Take for example, the question of control. Some of us need certainty around what’s happening to us. Some need to be seen as the one who delivers. While others put the needs of others before their own. This question of control is a recurring theme when we’re working with people who are overwhelmed by their workload.
When it comes to managing workload, one logical option is delegation. Logical it may be, but so many of us just don’t (or won’t) delegate.
If we want to help an individual embrace rather than resist delegation, the challenge is in pinpointing the element of someone’s identity that’s making delegation unimportant, unacceptable and/or impossible for them in any given situation. For us, there are two main routes into that exploration. One is via a psychometric tool (and here we prefer Lumina Spark). If, for example, they value their reputation for reliability (Discipline Drive), it’s understandable that they might feel that handing over responsibility to others is unacceptable. If, on the other hand, they are competitive (Outcome Focused), putting someone else in a position to “take the credit” may be the thing that’s unacceptable. Alternatively, if they are accommodating and/or empathetic (People Focused), saying “no” to a request or overloading others by “dumping” our own work onto them may be the thing that stops them delegating.
There are, however, facets of our identity that remain hidden from even the best psychometric tools. This is why we’re also interested in an individual’s life history. A need for certainty can result from a disrupted childhood, the need to win from growing up with highly competitive siblings and the need to put others first from having to be a carer from an early age.
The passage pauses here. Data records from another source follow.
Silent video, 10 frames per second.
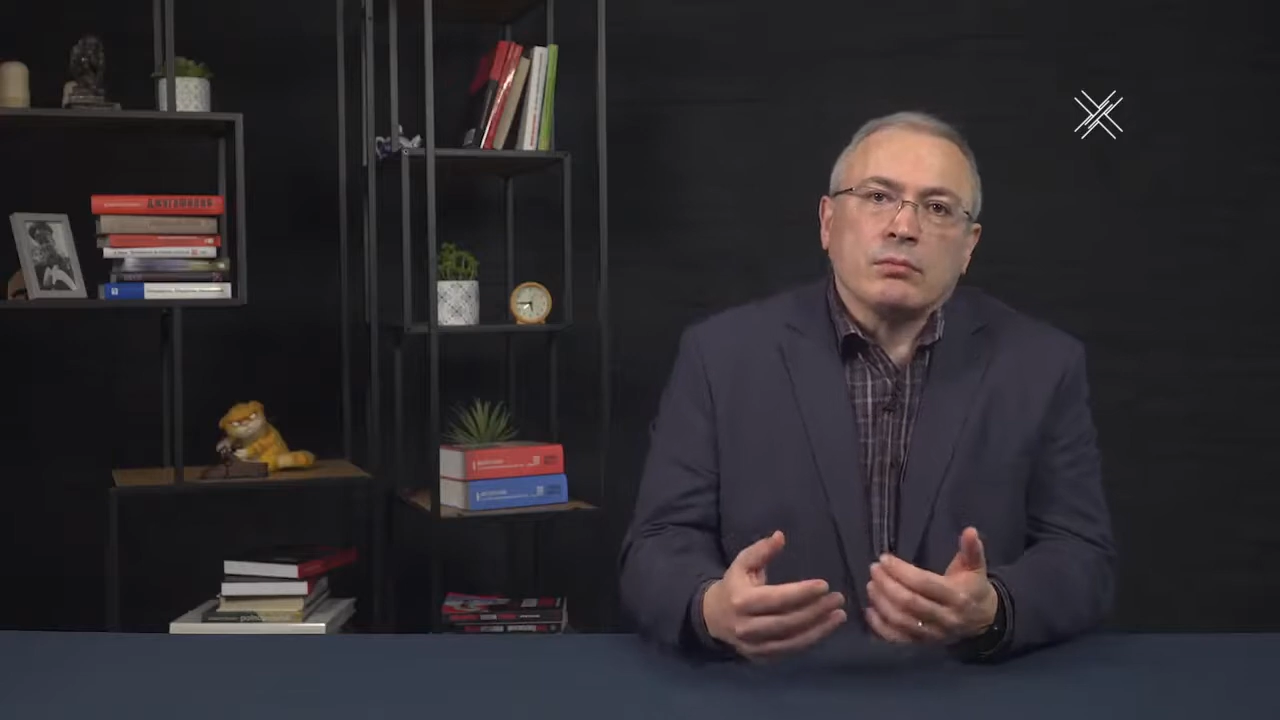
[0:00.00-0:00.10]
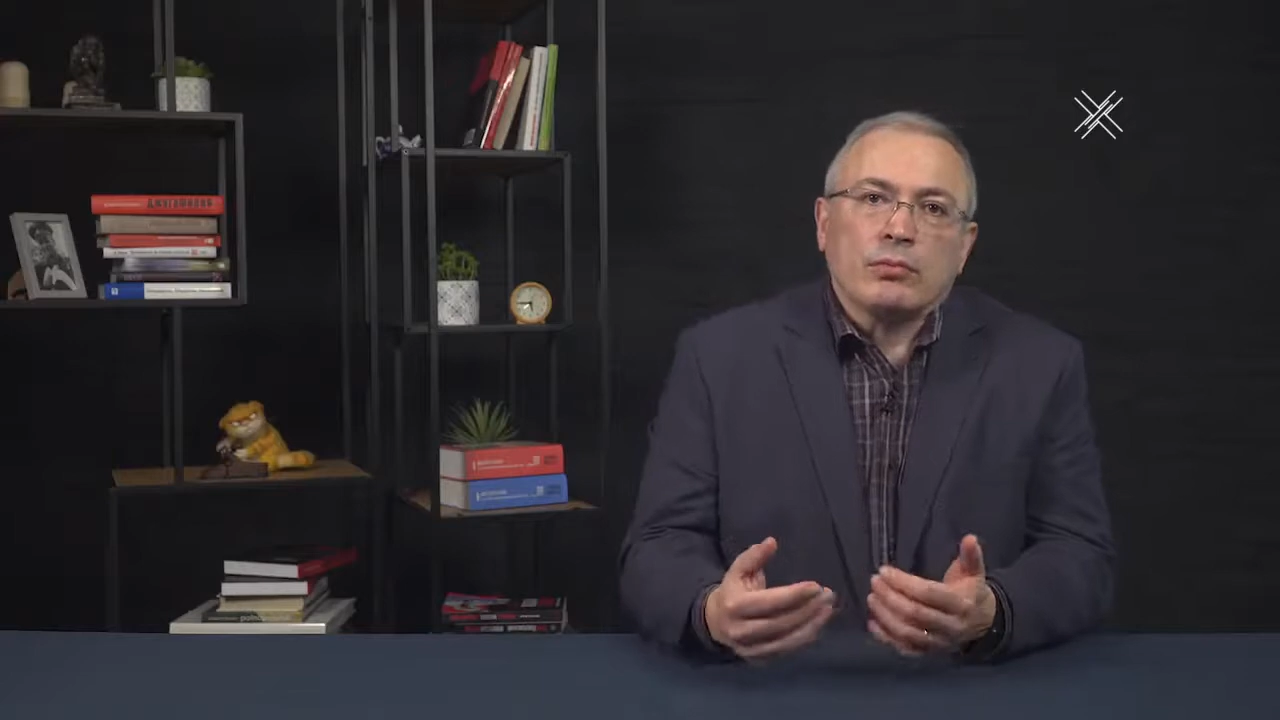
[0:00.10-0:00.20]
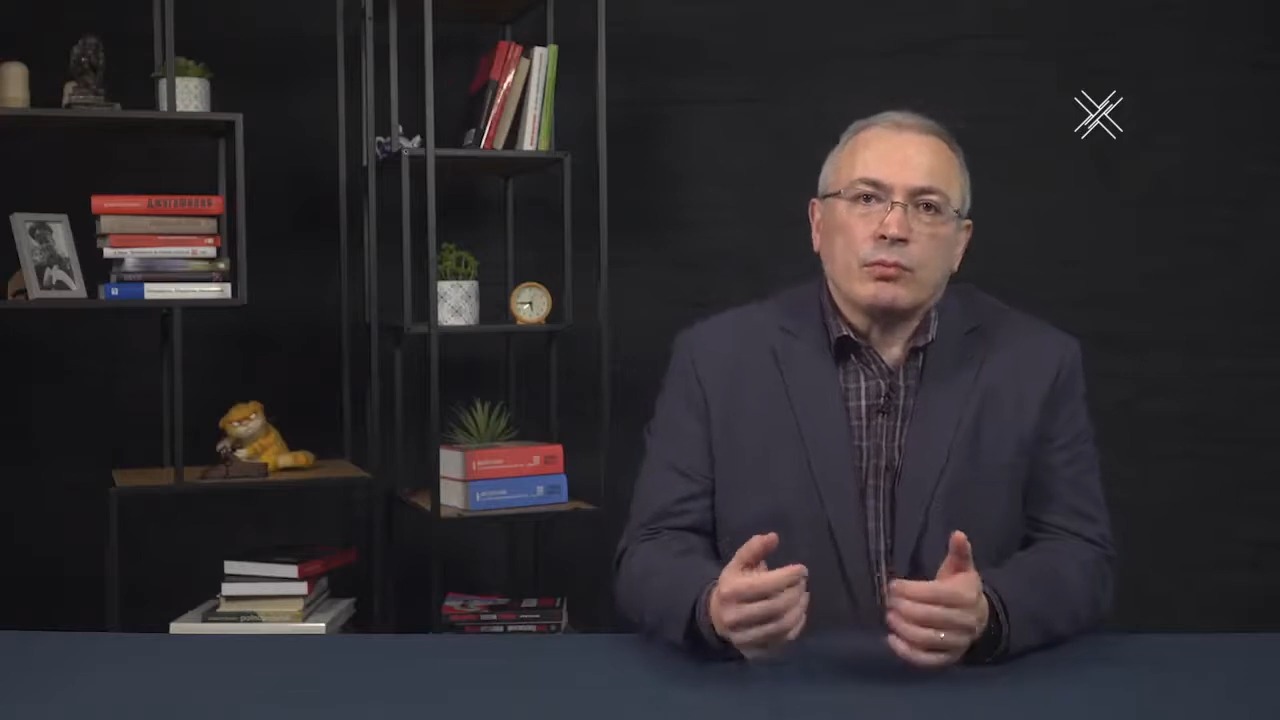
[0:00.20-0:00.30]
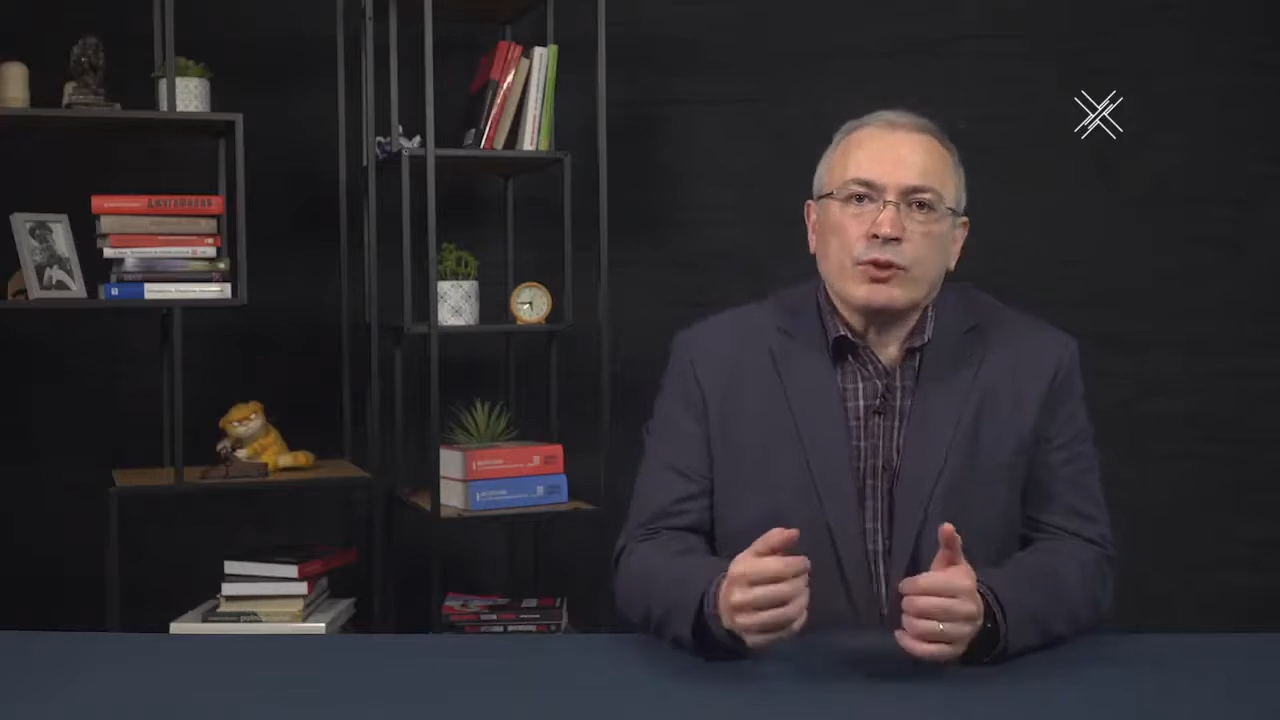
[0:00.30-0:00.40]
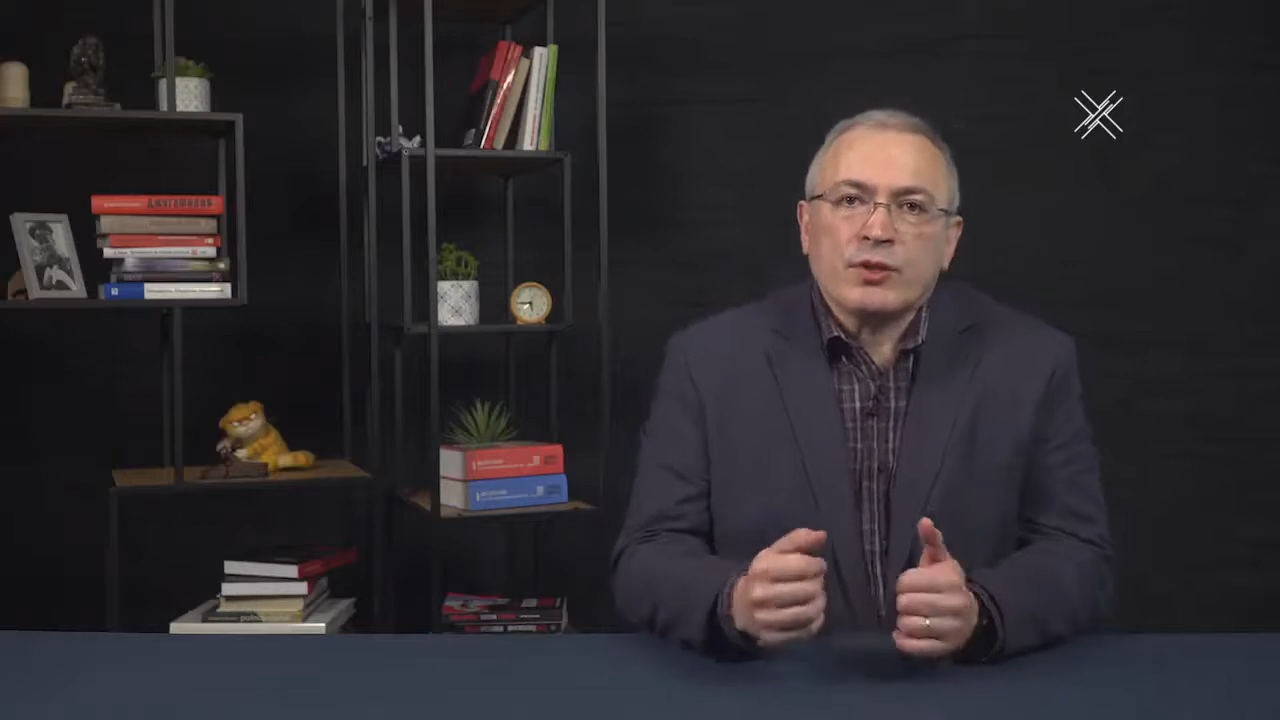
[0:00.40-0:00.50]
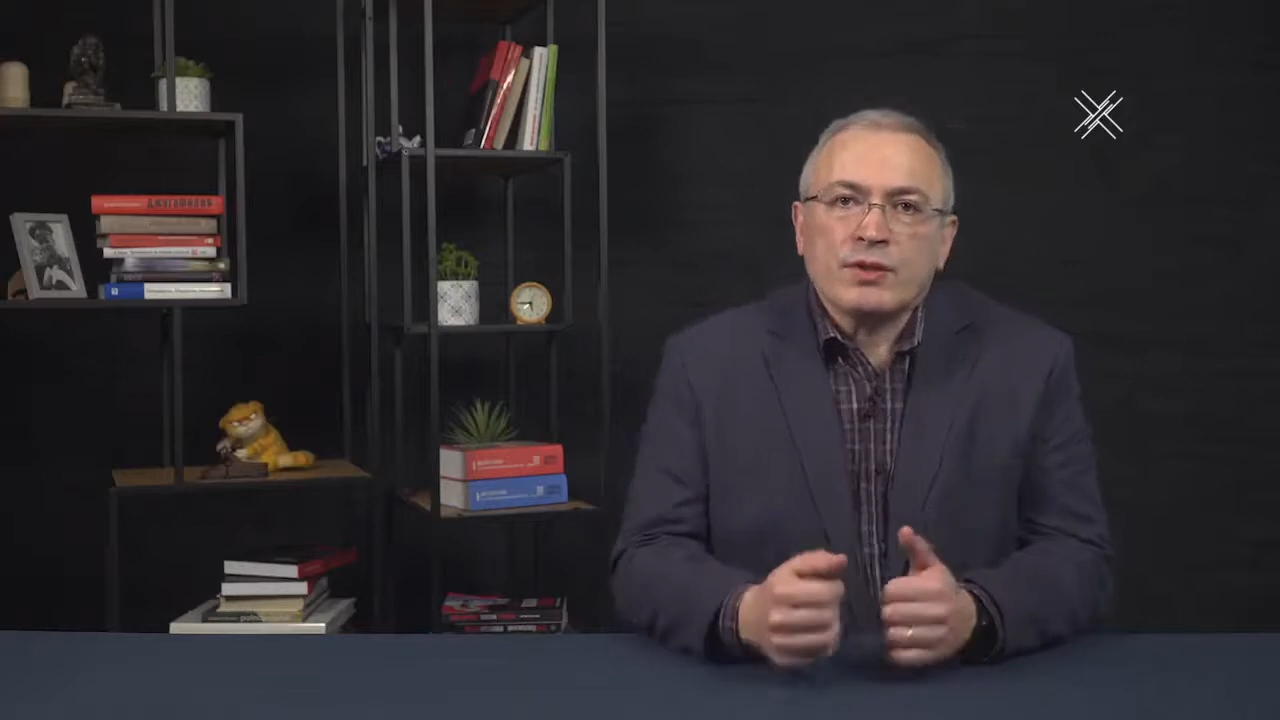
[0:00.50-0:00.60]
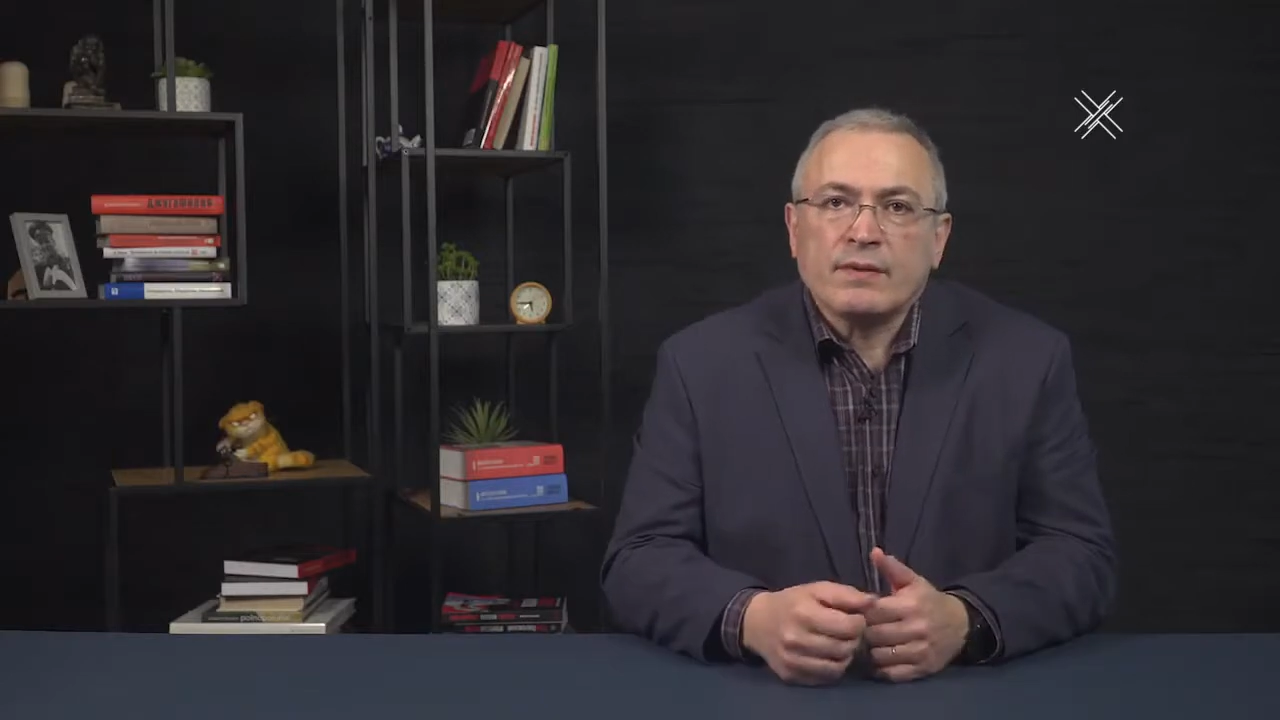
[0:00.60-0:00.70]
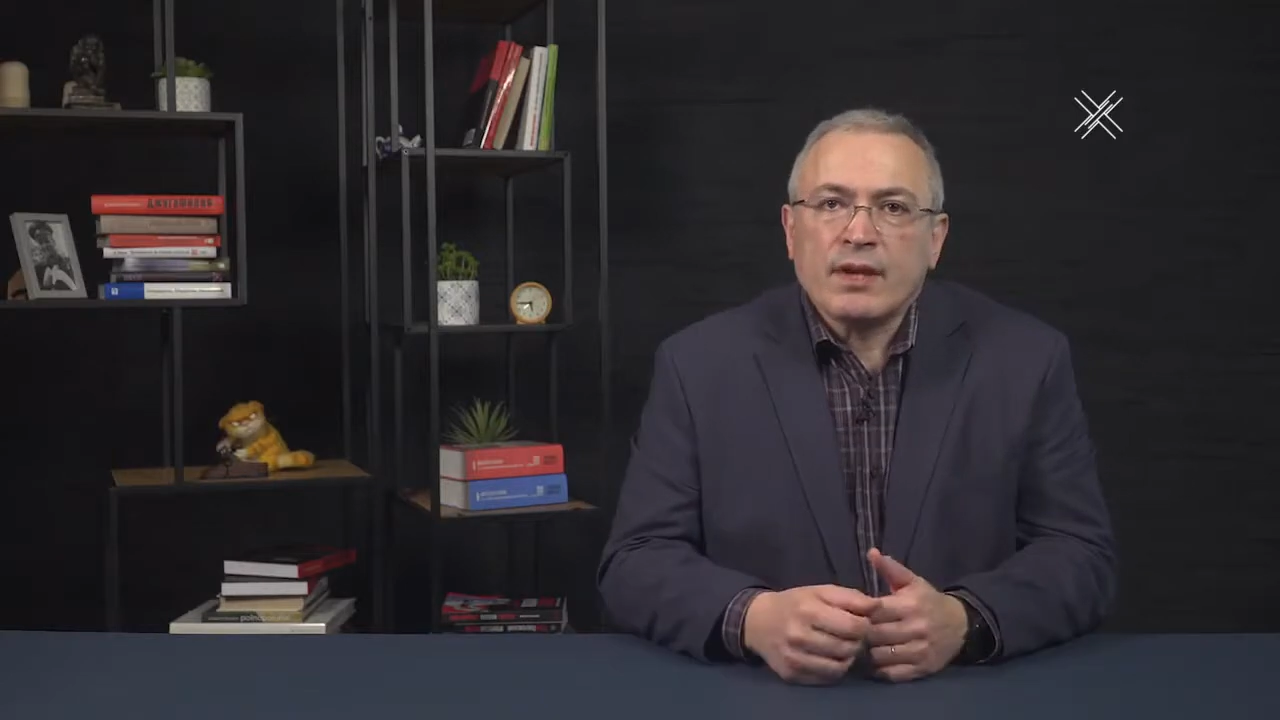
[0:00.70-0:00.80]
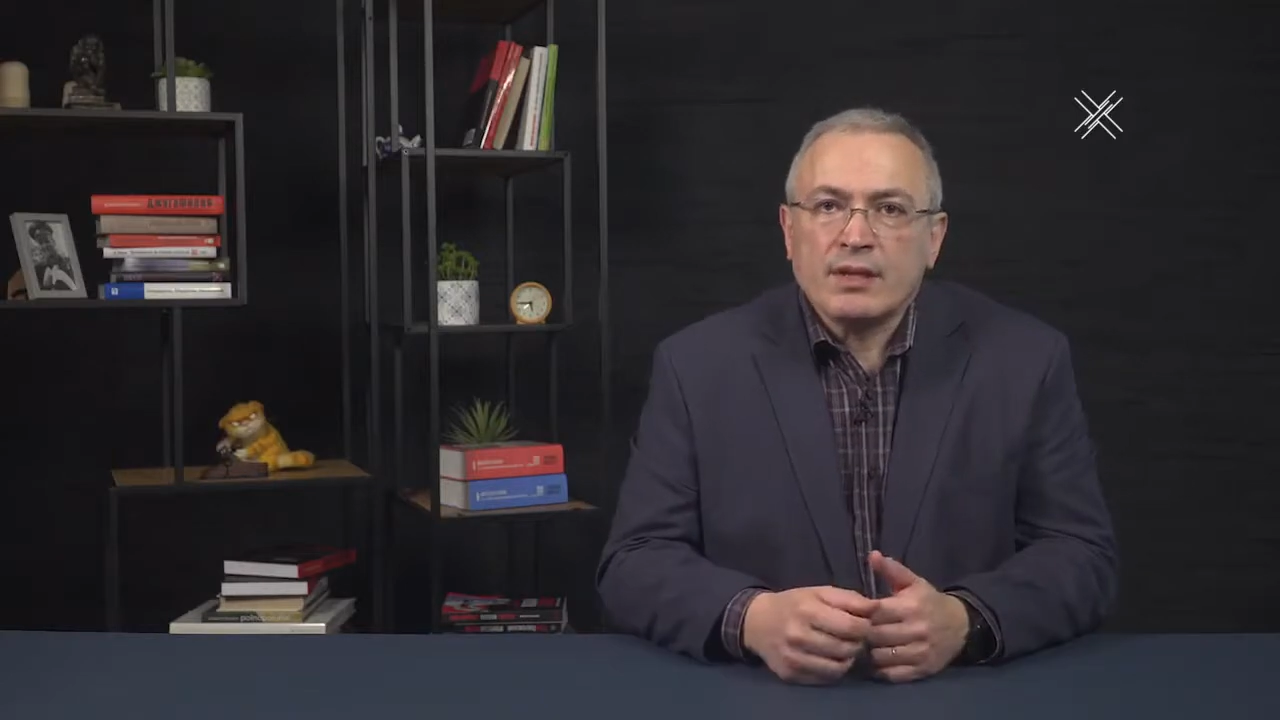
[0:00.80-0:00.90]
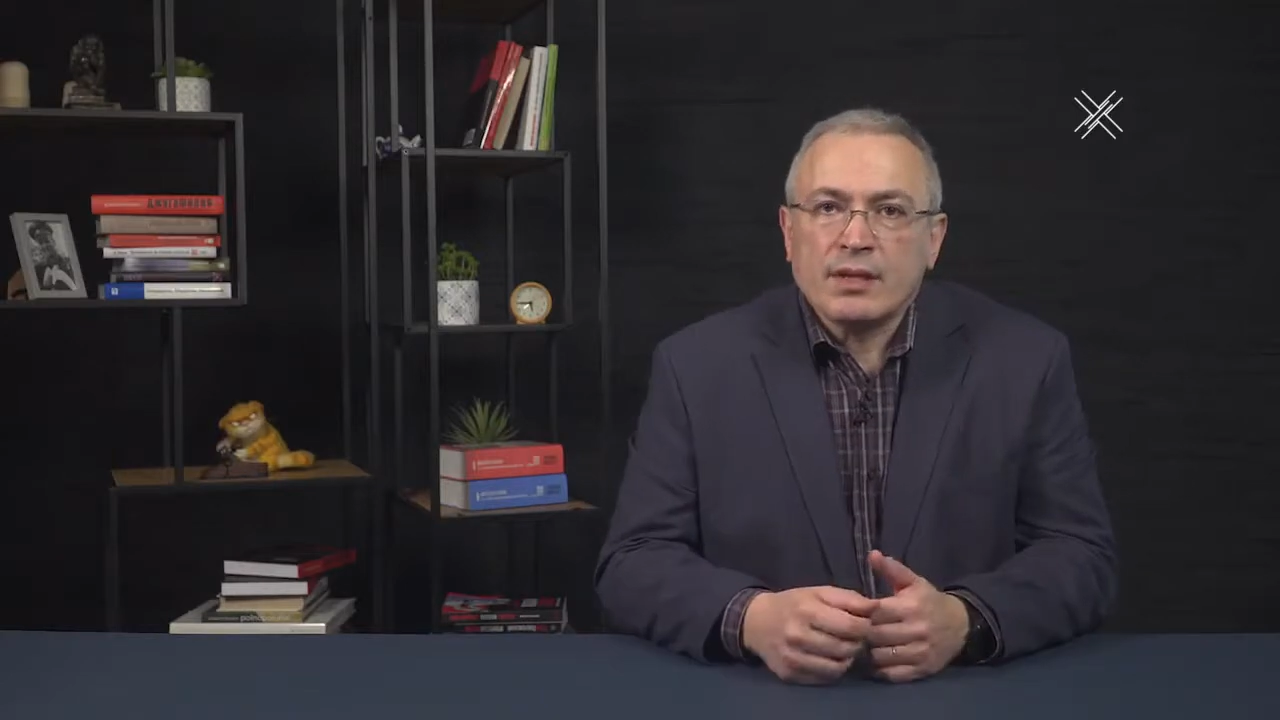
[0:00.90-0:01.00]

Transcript: большинства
Helping someone identify the reason why they won’t delegate is, of course, just the start. The next step is to try and change the relationship they have with delegation. Perhaps the recognition that their reputation for reliability is most at risk by trying to do everything themselves, that what counts in their organisation is enabling others to win or that by failing to delegate they are actively undermining the future prospects of their colleagues might do it?